Before you hit the final export, there are some things you should be doing to make sure your film’s sound is audible, clear, and comfortable for your audience. Let me show you TWO tricks that will help your sound stand out from the crowd!
Just like testing the picture of your film on a bunch of different TVs, phones, and computer screens, you should also be DEVICE TESTING the sound before you export the final mix.
If you are in the recording, editing, or mixing process: check out our indie film sound guide here for all the basics of sound.
First of all, try listening to your mix on the best quality audio device you have access to. In our case, this is a set of studio audio monitors owned by our friend Jordan, a musician and producer. But not everyone has the space to set up an acoustic-proof studio with mega expensive equipment.
For most of us, and that’s us included, a set of headphones is what we have access to for the majority of the sound editing and mixing process.
If you are serious about your sound, it’s worth investing in a strong and great-sounding pair of headphones which give you great dynamic range, rich tone, and are built to last.
For Rob, this wasn’t the case. I bought these headphones 15 years ago and gave them to rob when I upgraded 3 years ago. They’ve lasted, but the audio quality isn’t great and they are quite literally falling apart.
The team over at 1more heard Rob’s cries and have sent over their Triple Driver Over-ear headphones for us to try out.
After using them for sound mixing, listening to music, and watching films, myself and Rob both pretty much said the same thing “It’s not like it makes things just louder or even just more clear, you can literally hear sound which you can’t with other headphones”, which is funny when we found out that 1more’s tagline is “hear more”.
But honestly, they’re a great bit of kit: sound great, built really well, comfortable, and at a price which a zero-budget filmmaker can actually afford.
So if you are on the market for a new set of cans, follow the link:
So once you’ve listened to and are happy with your your mix on the good sound kit, it’s time to work your way down the audio-clarity scale.

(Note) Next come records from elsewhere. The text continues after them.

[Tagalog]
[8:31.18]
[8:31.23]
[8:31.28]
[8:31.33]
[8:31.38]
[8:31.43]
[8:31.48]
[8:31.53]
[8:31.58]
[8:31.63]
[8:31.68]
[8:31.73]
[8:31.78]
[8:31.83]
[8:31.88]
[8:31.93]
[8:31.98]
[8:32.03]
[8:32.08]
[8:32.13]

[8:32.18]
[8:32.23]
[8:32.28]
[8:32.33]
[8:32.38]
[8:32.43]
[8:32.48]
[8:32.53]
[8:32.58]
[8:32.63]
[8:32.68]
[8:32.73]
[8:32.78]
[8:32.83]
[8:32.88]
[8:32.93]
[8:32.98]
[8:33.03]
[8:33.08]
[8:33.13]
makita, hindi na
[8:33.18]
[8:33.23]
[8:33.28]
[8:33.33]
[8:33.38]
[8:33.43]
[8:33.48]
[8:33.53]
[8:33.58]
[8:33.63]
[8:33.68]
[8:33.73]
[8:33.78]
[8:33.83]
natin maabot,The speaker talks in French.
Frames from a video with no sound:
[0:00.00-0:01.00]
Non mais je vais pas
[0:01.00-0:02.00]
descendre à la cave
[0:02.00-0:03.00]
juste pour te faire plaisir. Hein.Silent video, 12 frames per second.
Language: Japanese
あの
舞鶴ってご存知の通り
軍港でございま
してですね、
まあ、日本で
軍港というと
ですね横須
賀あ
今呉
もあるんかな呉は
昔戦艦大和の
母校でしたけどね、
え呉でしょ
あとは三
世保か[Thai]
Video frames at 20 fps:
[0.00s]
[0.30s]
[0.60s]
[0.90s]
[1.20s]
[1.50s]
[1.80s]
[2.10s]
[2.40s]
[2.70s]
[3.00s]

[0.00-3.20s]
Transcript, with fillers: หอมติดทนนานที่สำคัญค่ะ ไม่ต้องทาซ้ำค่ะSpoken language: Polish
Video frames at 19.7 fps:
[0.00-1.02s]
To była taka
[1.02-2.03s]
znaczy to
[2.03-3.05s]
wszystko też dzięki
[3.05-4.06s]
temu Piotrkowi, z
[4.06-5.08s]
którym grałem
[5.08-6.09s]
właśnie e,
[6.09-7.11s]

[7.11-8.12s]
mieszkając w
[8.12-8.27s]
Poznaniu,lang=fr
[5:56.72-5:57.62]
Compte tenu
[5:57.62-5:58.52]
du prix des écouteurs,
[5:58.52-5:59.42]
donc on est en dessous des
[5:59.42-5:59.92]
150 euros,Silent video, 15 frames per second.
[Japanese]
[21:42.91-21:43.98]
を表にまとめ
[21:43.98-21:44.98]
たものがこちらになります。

Think about where your film is going to be listened to the most. If you’re putting your film on YouTube for example, you’ll want to listen to your film on a phone, a laptop, through earbuds, and on a TV. These are the most common devices used for watching YouTube videos, so cater the sound mix to the majority of your audience.
You may find that some sound effects or lines of dialogue that are clear using headphones aren’t being picked up on a TV, for example.
Go back to your mixing application and boost the sounds you feel have been washed out, but don’t push it so far that it sounds bad on your default headphones. Try to find yourself a happy medium.
Another mistake we zero-budget filmmakers can make is exporting the film without VOLUME REFERENCING the sound.
We came under this problem with our last film, Backstage. The audio was mixed so the sound effects, foley, dialogue, and music were working together and were clearly defined in their own soundspace, but when we played it on a TV, we had to push the volume up a lot more than usual.
So even though everything was mixed together correctly and sounded loud enough on the PC through headphones, it was simply too quiet on everything else.
In order to make sure the loudness of your film is matched with that of TV shows and films, you can do something called VOLUME REFERENCING.
For a quick and easy way to accomplish this; find an episode of your favourite TV show or Film on Netflix or a Blu-ray, set your volume to a comfortable level you’d usually set it to and listen to it for a few minutes.
Then pause the film and listen to your own film. If you needed to grab the remote and turn the volume right up to match the previous film, your mix is simply too quiet.
By doing this, the volume of your film will match (to a decent degree) that of films and TV.
When you are mixing audio on one device it can sound as loud as needed. But until you reference your film’s audio to something else, you might not realise it's too quiet or sometimes even too loud.
The audience shouldn't have to adjust the volume of the film mid-way through. It’s not like you have a remote in your hand in the cinema! And if you are planning on taking your film to festivals, you don’t want YOUR film to be the one which nobody can hear!